De quoi s’agit-il ? D’une série de confidences tirées de vingt années d’enseignement. Des anecdotes, des réflexions, des points d’exclamations, des points d’interrogation. Pas un ouvrage de pédagogie, pas une tarte à la crème dont nos spécialistes en éducation ont le secret. Une tarte aux fruits du verger, plutôt, que le pâtissier Andriat n’a pas fabriquée à partir d’une recette maison, mais en tâtonnant, en s’interrogeant sur une pâte qui lève mal, sur un four qui ne chauffe pas assez. Bref, Frank Andriat ne se prend pas pour un ministre de l’éducation. Lui, il n’a pas de recettes toutes prêtes qu’il faut modifier à chaque nouvelle lune. Il sait que ce n’est pas dans les livres qu’on apprend son métier. Sauf peut-être… Sauf peut-être dans un livre comme celui de Frank. Bon Dieu, si j’avais pu lire un livre comme celui-là, quand j’ai commencé ma carrière de prof, il y a exactement quarante ans en ce début de septembre !
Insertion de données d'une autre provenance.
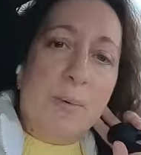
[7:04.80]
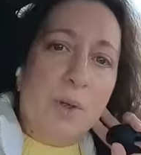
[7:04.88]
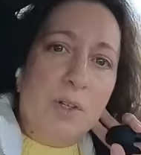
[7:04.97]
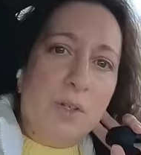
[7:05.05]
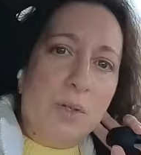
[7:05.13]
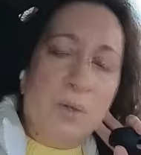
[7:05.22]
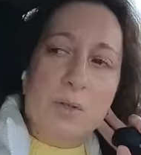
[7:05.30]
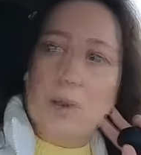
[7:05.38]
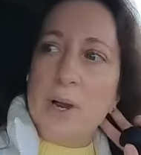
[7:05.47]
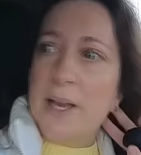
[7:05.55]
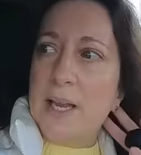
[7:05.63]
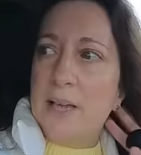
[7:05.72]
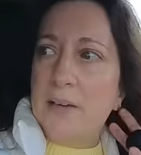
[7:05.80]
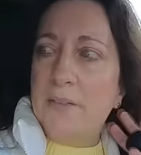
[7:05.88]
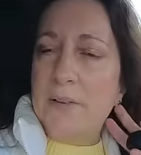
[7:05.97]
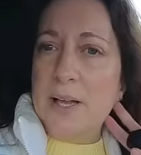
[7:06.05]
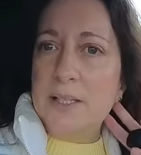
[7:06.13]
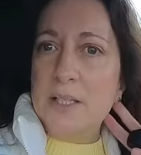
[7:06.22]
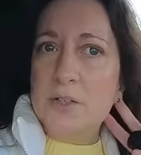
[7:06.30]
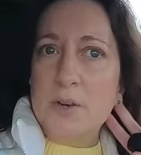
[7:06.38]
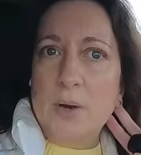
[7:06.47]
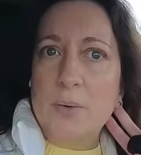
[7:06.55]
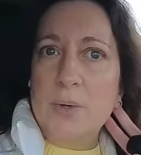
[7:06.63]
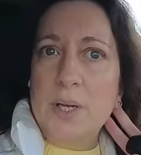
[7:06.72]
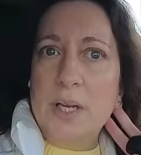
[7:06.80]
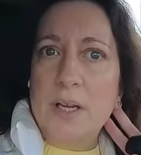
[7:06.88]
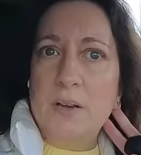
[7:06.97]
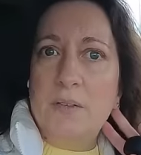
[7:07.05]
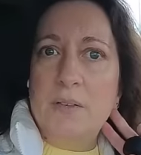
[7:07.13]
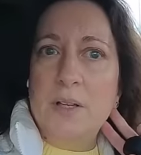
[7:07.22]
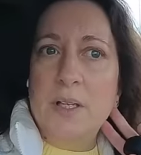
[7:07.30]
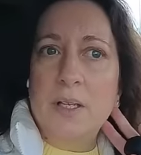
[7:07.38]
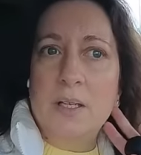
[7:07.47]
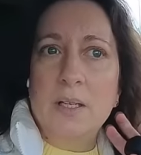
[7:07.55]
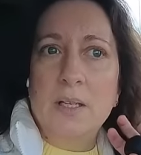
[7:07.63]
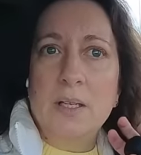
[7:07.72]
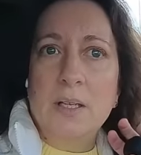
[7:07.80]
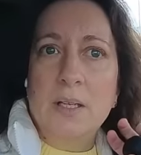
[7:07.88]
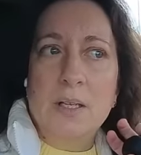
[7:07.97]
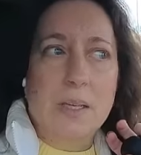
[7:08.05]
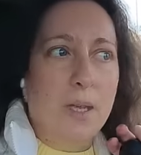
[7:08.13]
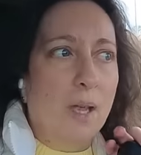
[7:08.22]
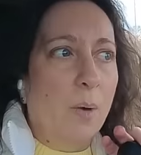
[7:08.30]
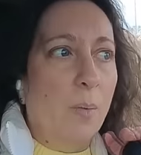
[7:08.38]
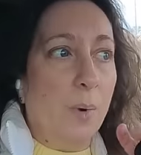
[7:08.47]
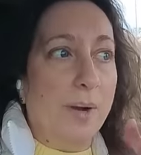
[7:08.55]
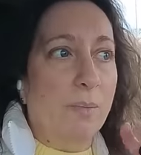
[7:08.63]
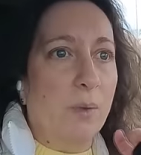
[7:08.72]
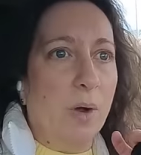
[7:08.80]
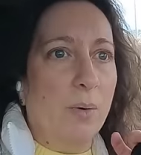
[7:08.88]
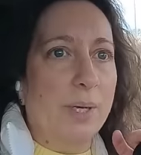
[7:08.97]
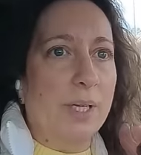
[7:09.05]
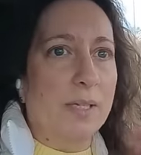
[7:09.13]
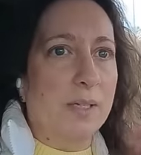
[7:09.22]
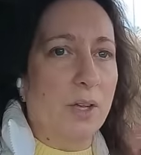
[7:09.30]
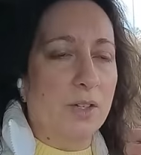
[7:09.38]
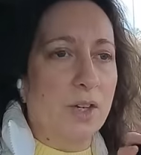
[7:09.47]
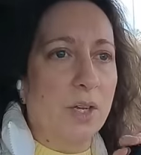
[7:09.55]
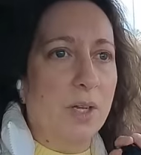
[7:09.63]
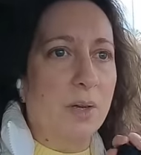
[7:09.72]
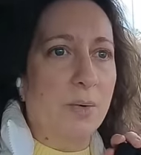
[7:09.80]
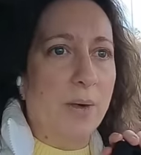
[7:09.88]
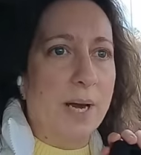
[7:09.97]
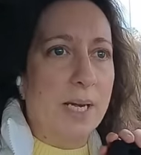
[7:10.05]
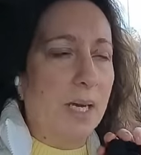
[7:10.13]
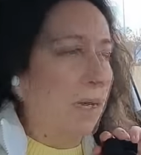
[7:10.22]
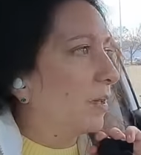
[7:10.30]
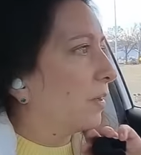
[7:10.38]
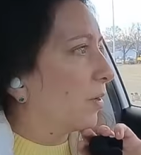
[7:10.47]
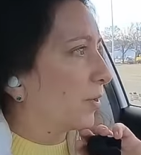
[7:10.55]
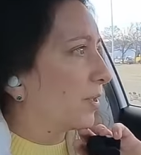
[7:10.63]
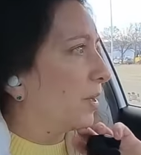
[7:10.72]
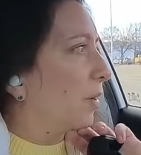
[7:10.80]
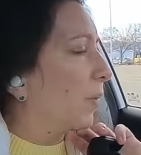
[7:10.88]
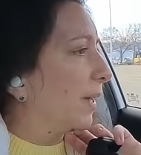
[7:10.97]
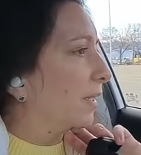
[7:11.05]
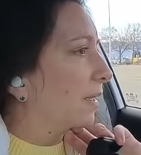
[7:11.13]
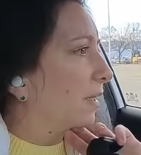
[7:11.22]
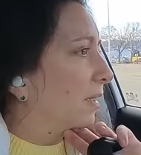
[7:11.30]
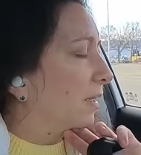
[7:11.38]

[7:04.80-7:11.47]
I'm going to try and fly the drone if where I'm going is not raining or snowing.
Donc, un livre que DOIVENT lire, d’urgence, tous ceux qui se destinent au métier d’enseignant. Pour qu’ils sachent que ce n’est pas un métier facile, qu’ils ne seront guère aidés par les parents, par les responsables, par les traités de psychologie… Qu’ils ne seront aidés que par eux-mêmes. Et surtout, surtout, par leurs élèves. Pour qu’ils sachent que si le métier est, comme le dit avec raison Frank Andriat, «le plus beau du monde », il est aussi un des plus difficiles, un des plus exigeants, un des plus dérangeants.
Il faut que les futurs instituteurs, les futurs profs, les futurs éducateurs sachent qu’ils n’auront devant eux qu’un drôle de choix : se rendre compte qu’ils n’étaient pas faits pour ça, et vite, vite, changer de métier, tant qu’il est encore temps. A moins que, comme Frank Andriat, ils soient disposés à admettre que la priorité des priorités n’est pas le programme, la culture, la technique, mais l’ÉCOUTE des élèves. (L’auteur cite fort à propos Jean-Jacques Rousseau : «Pour faire écouter ce qu’on dit, il faut se mettre à la place de ceux à qui l’on s’adresse.»)
Troisième possibilité : en cas d’échec, si l’on ne veut pas changer de métier, eh bien… se flinguer. Clair, non ? Mais le dit-on aux futurs enseignants ?
Frank Andriat souligne d’ailleurs avec beaucoup de pertinence à quel point on prépare mal, très mal, les futurs profs à leur métier. Tant pis si c’est dur à avaler pour des profs de pédagogie qui enseignent, au milieu d’un chahut monumental, comment on obtient la discipline. Ou à ces profs de français qui croient qu’on fait entrer la grammaire comme on gave une oie, etc.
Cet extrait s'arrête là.